(DATA FOR PROCESSING Opens)
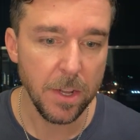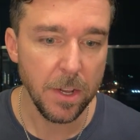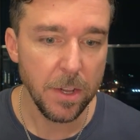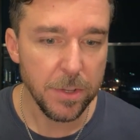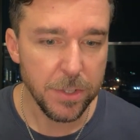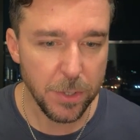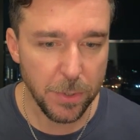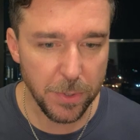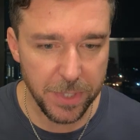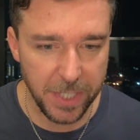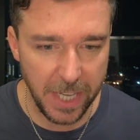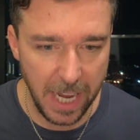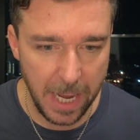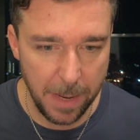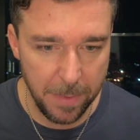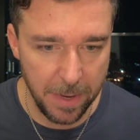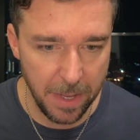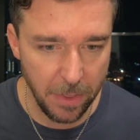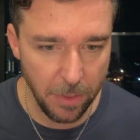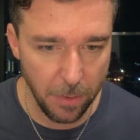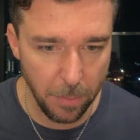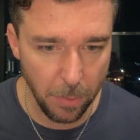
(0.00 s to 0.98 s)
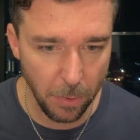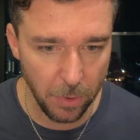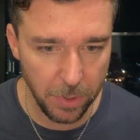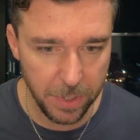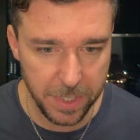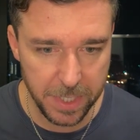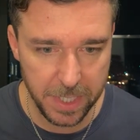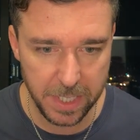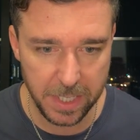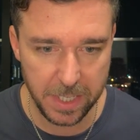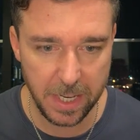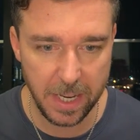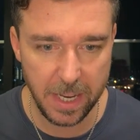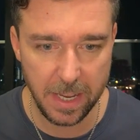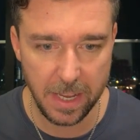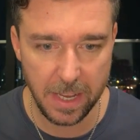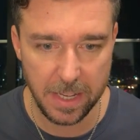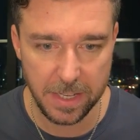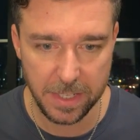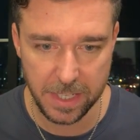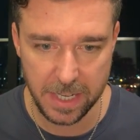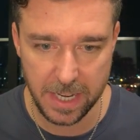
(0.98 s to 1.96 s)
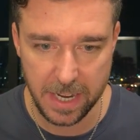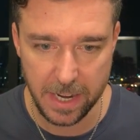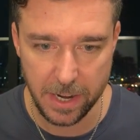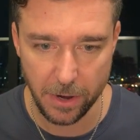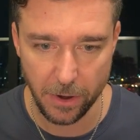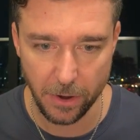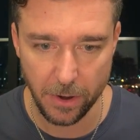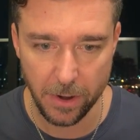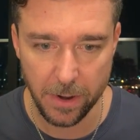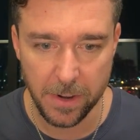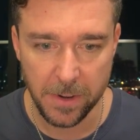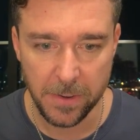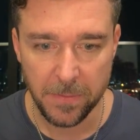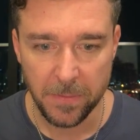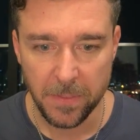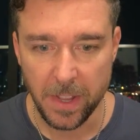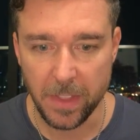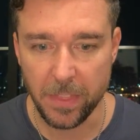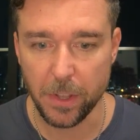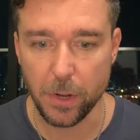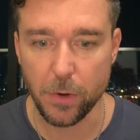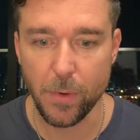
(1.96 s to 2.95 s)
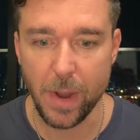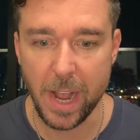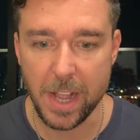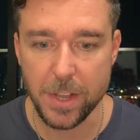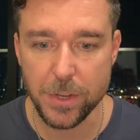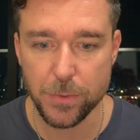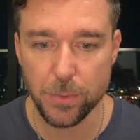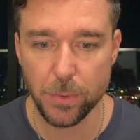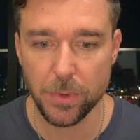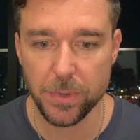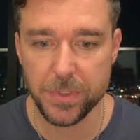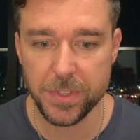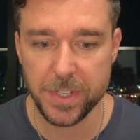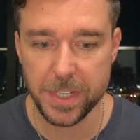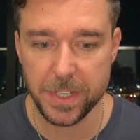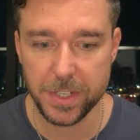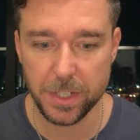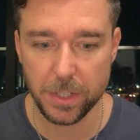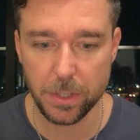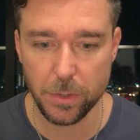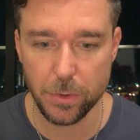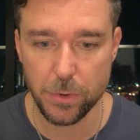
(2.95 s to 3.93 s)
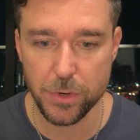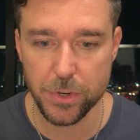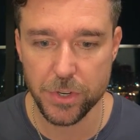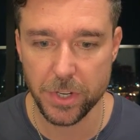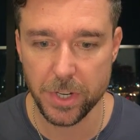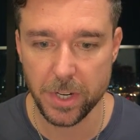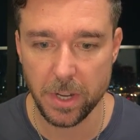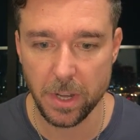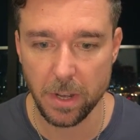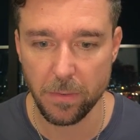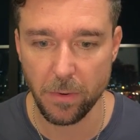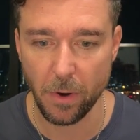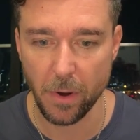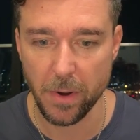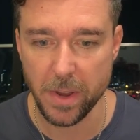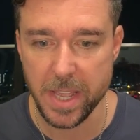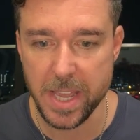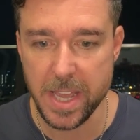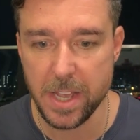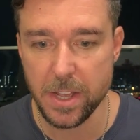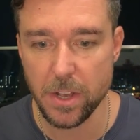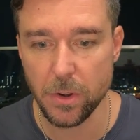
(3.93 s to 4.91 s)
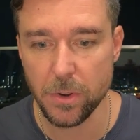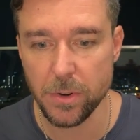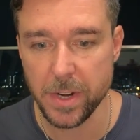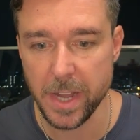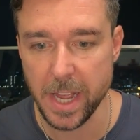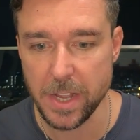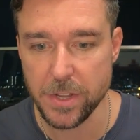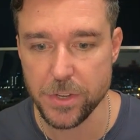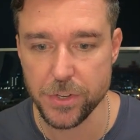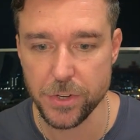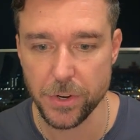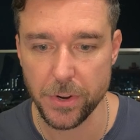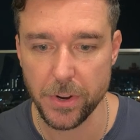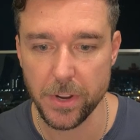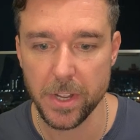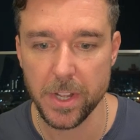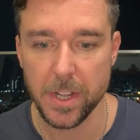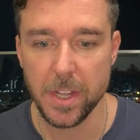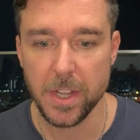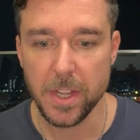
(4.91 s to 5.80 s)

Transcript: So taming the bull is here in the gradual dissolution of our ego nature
(DATA FOR PROCESSING Closes)
(DATA FOR PROCESSING Opens)
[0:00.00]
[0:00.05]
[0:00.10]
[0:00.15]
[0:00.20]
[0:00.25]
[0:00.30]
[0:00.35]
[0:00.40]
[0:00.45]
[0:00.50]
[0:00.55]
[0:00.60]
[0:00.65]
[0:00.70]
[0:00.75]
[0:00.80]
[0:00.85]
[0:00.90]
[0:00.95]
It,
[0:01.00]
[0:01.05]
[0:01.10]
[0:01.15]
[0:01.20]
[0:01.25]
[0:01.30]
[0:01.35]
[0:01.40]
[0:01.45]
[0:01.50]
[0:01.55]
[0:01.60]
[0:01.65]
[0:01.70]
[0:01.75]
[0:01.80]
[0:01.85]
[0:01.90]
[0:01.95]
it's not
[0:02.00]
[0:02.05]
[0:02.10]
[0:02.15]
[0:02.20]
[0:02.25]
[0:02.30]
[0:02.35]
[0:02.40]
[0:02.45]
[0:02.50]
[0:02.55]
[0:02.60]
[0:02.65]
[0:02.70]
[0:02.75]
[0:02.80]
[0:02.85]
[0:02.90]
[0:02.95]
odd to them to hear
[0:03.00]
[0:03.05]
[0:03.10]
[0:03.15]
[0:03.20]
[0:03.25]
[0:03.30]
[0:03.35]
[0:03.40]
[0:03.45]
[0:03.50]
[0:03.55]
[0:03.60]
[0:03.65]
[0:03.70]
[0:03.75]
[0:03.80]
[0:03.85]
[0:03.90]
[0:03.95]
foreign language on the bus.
(DATA FOR PROCESSING Closes)
# [EXERCISE BRIEF]
Look above for the line with "(0.00 s to 0.98 s)" and the line with "Transcript: So taming", then copy them and all lines in between exactly as written, and only those, without any pictures.

# [EXERCISE SOLUTION]
(0.00 s to 0.98 s)
(0.98 s to 1.96 s)
(1.96 s to 2.95 s)
(2.95 s to 3.93 s)
(3.93 s to 4.91 s)
(4.91 s to 5.80 s)

Transcript: So taming the bull is here in the gradual dissolution of our ego nature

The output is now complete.